* **WHAT THIS TASK INVOLVES**
All the data that follows should be repeated exactly, without a single picture.

* **DATA FOR THE TASK**

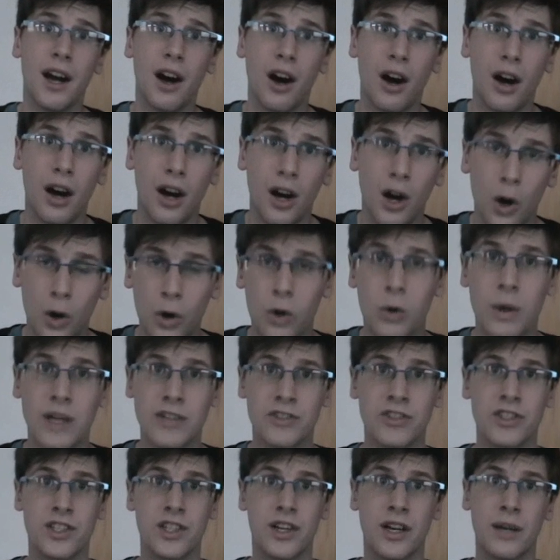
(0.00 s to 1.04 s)
on
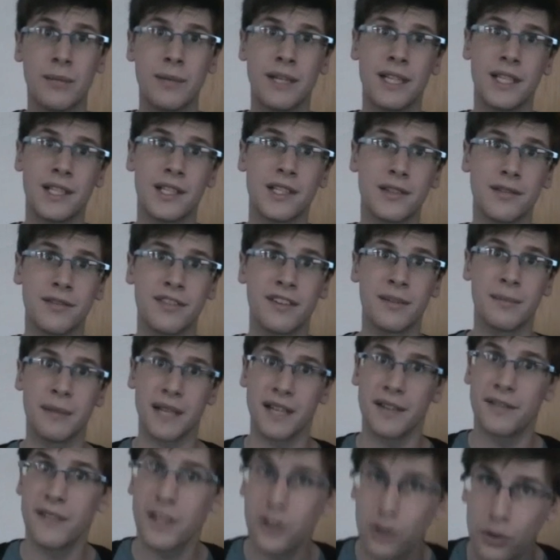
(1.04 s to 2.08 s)
Question Time into something
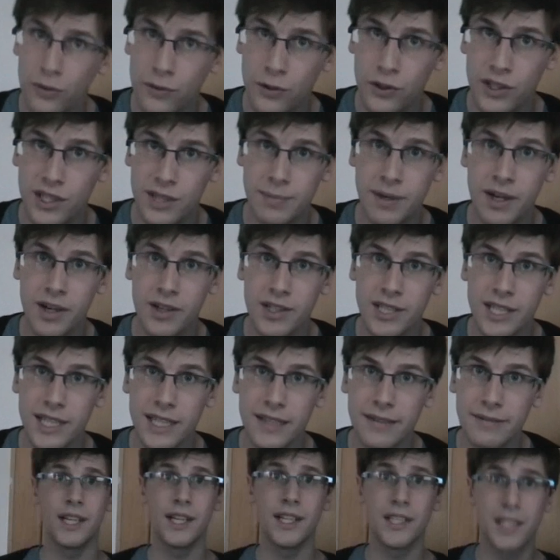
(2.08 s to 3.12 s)
beneficial for his
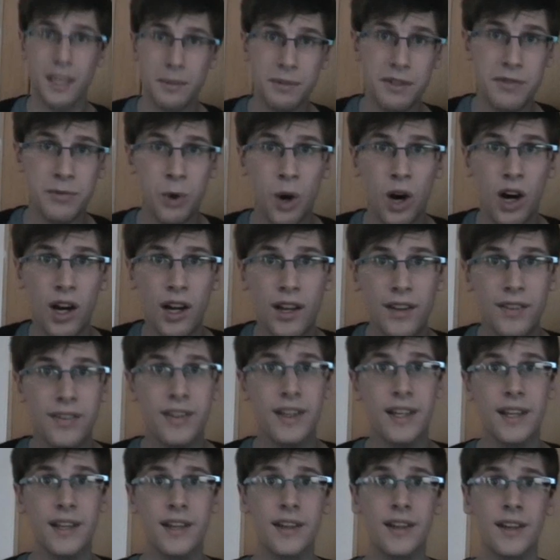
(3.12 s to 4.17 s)
party? In terms of what I
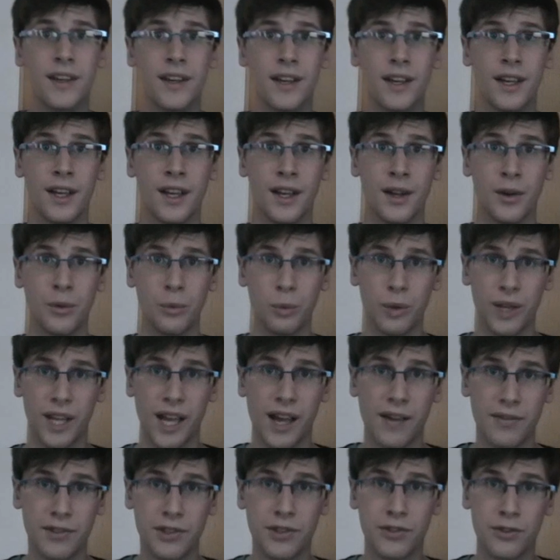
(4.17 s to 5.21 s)
think, we
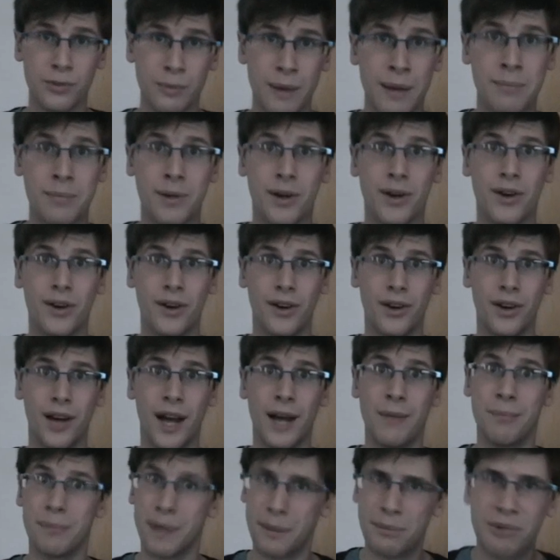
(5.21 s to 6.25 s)
have to remember
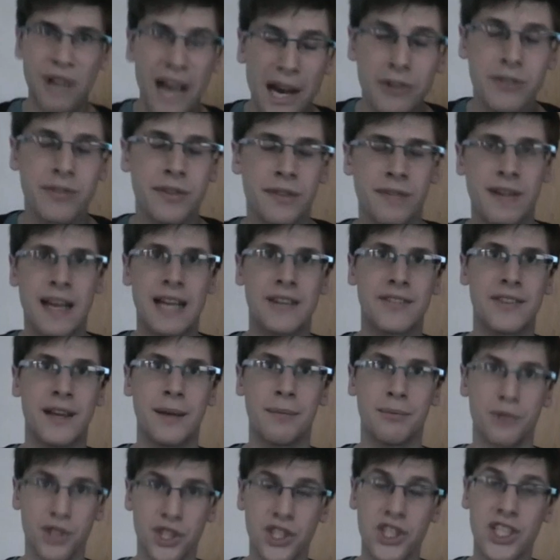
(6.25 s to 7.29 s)
and be proud of the fact
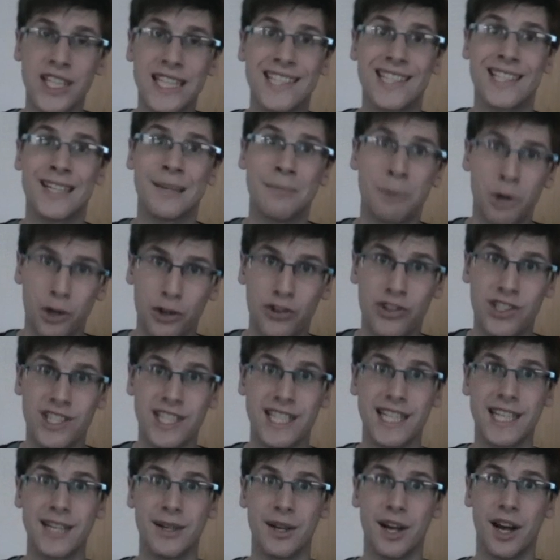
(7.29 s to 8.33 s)
that Britain is a
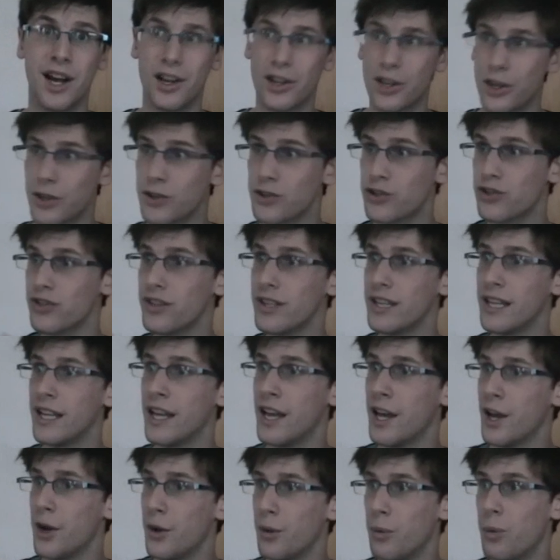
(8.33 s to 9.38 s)
democracy, a country
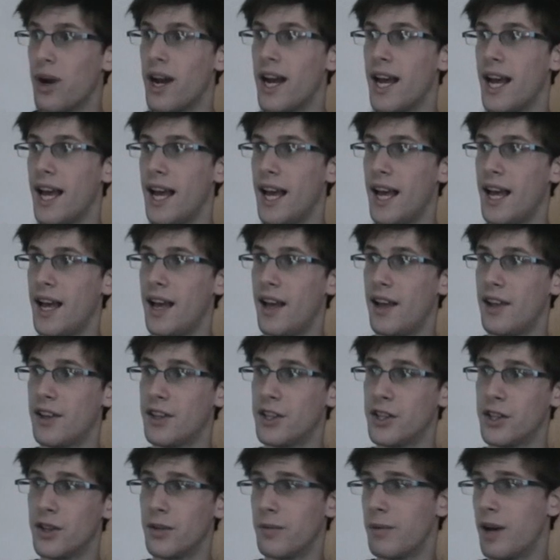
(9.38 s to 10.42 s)
where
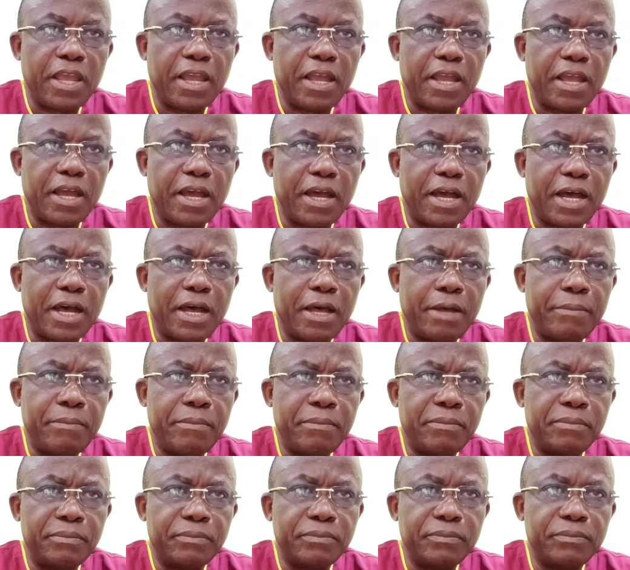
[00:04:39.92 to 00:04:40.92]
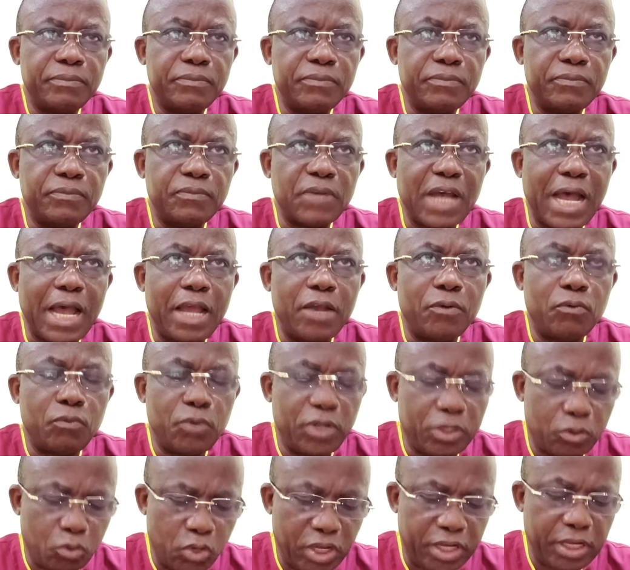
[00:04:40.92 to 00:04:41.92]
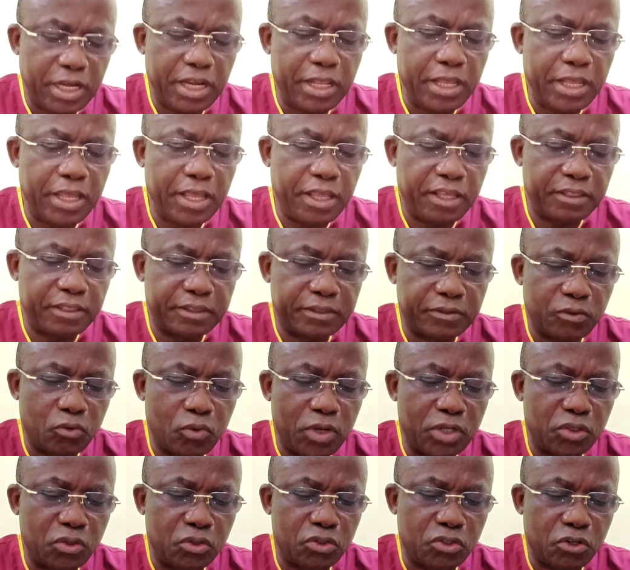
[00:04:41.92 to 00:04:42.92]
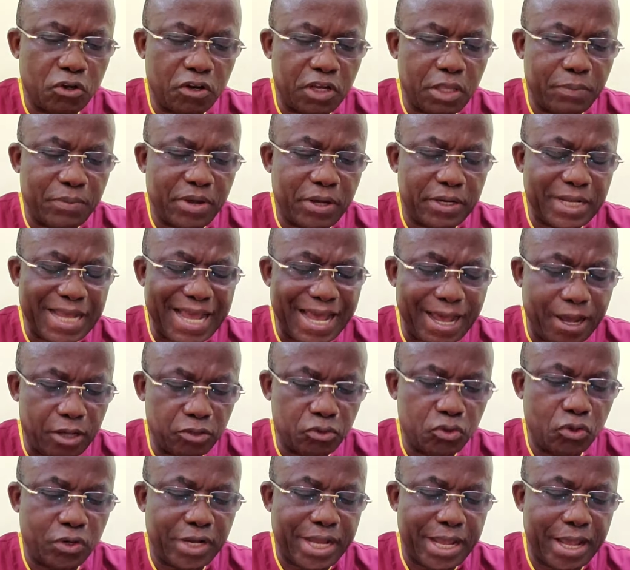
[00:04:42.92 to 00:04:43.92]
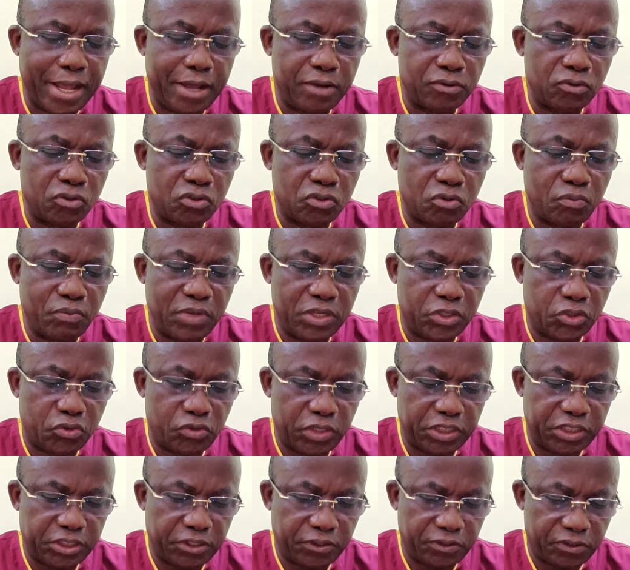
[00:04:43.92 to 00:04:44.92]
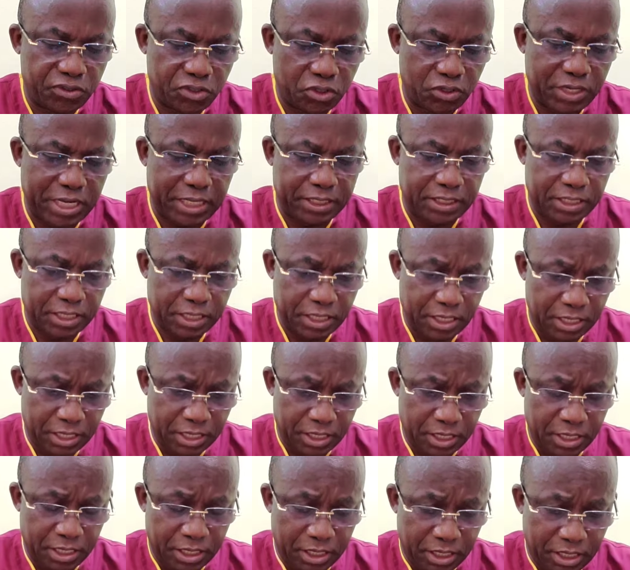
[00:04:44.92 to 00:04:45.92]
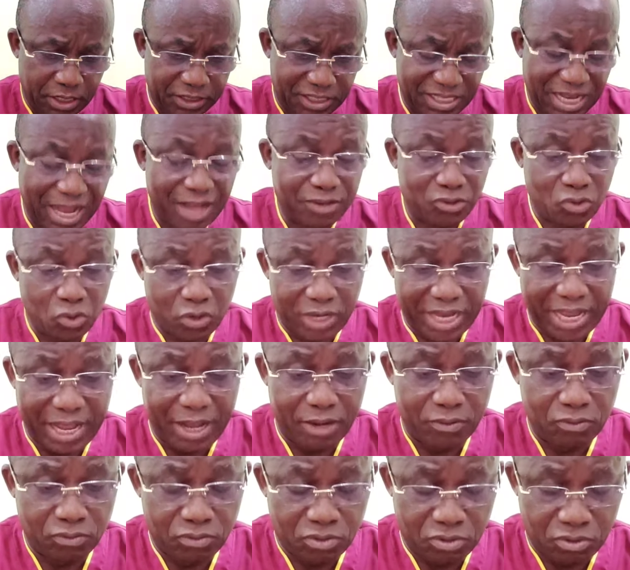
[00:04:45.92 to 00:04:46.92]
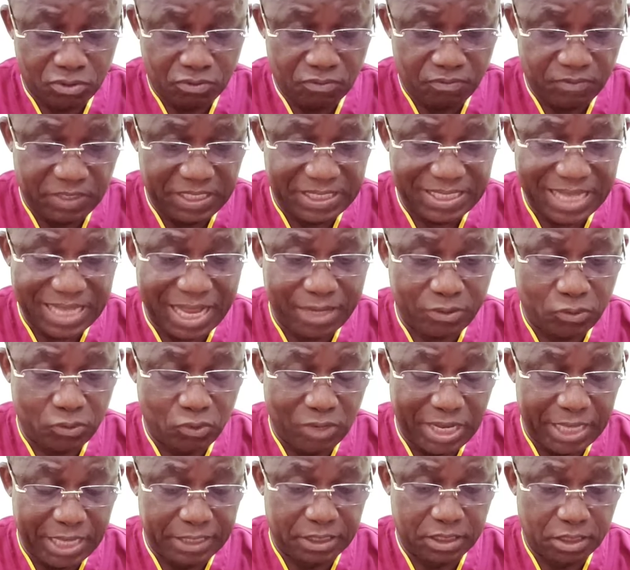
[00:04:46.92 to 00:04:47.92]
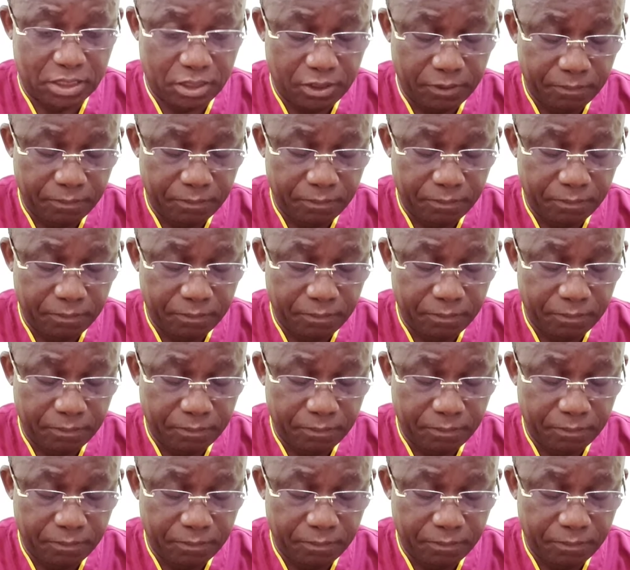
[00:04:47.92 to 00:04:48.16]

I will quickly want to talk about how to count menstruation, how to count the cycle length.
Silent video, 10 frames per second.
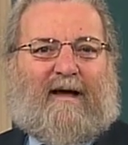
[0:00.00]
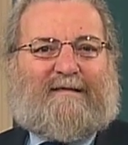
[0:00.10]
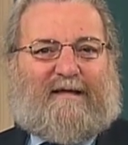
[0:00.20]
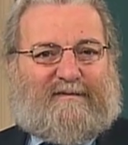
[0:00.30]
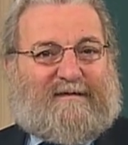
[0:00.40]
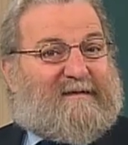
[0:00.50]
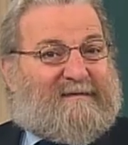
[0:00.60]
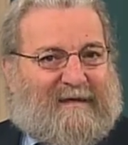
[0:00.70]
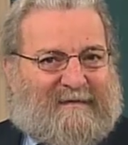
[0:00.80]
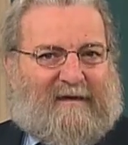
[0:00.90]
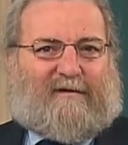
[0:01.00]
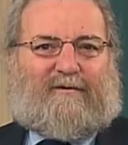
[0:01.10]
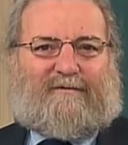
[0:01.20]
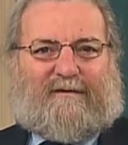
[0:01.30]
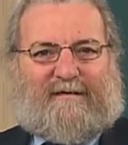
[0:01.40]
A substance that's
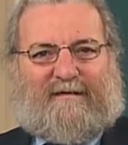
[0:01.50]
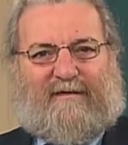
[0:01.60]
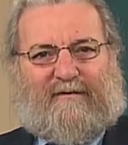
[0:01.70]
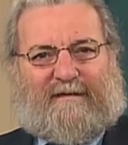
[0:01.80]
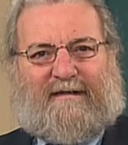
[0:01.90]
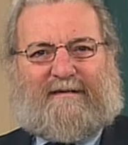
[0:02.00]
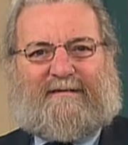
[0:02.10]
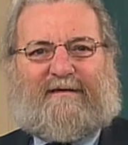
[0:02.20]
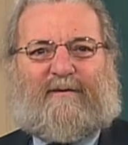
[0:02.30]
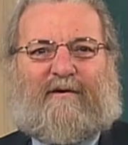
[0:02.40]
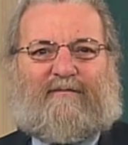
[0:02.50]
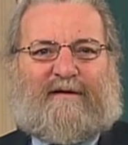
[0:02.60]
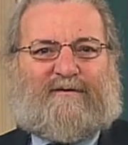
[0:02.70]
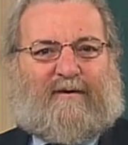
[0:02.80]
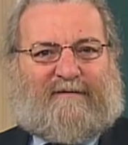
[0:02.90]
identical to the C13 to C12
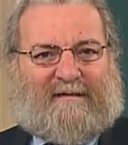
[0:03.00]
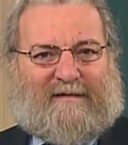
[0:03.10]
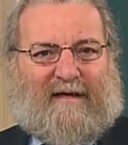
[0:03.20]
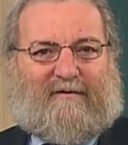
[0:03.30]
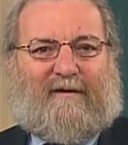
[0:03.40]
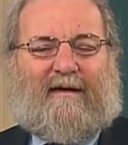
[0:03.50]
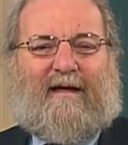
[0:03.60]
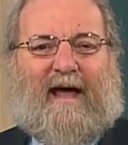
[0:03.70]
ratio of the standard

* **TASK RESULT**
(0.00 s to 1.04 s)
on
(1.04 s to 2.08 s)
Question Time into something
(2.08 s to 3.12 s)
beneficial for his
(3.12 s to 4.17 s)
party? In terms of what I
(4.17 s to 5.21 s)
think, we
(5.21 s to 6.25 s)
have to remember
(6.25 s to 7.29 s)
and be proud of the fact
(7.29 s to 8.33 s)
that Britain is a
(8.33 s to 9.38 s)
democracy, a country
(9.38 s to 10.42 s)
where
[00:04:39.92 to 00:04:40.92]
[00:04:40.92 to 00:04:41.92]
[00:04:41.92 to 00:04:42.92]
[00:04:42.92 to 00:04:43.92]
[00:04:43.92 to 00:04:44.92]
[00:04:44.92 to 00:04:45.92]
[00:04:45.92 to 00:04:46.92]
[00:04:46.92 to 00:04:47.92]
[00:04:47.92 to 00:04:48.16]

I will quickly want to talk about how to count menstruation, how to count the cycle length.
Silent video, 10 frames per second.
[0:00.00]
[0:00.10]
[0:00.20]
[0:00.30]
[0:00.40]
[0:00.50]
[0:00.60]
[0:00.70]
[0:00.80]
[0:00.90]
[0:01.00]
[0:01.10]
[0:01.20]
[0:01.30]
[0:01.40]
A substance that's
[0:01.50]
[0:01.60]
[0:01.70]
[0:01.80]
[0:01.90]
[0:02.00]
[0:02.10]
[0:02.20]
[0:02.30]
[0:02.40]
[0:02.50]
[0:02.60]
[0:02.70]
[0:02.80]
[0:02.90]
identical to the C13 to C12
[0:03.00]
[0:03.10]
[0:03.20]
[0:03.30]
[0:03.40]
[0:03.50]
[0:03.60]
[0:03.70]
ratio of the standard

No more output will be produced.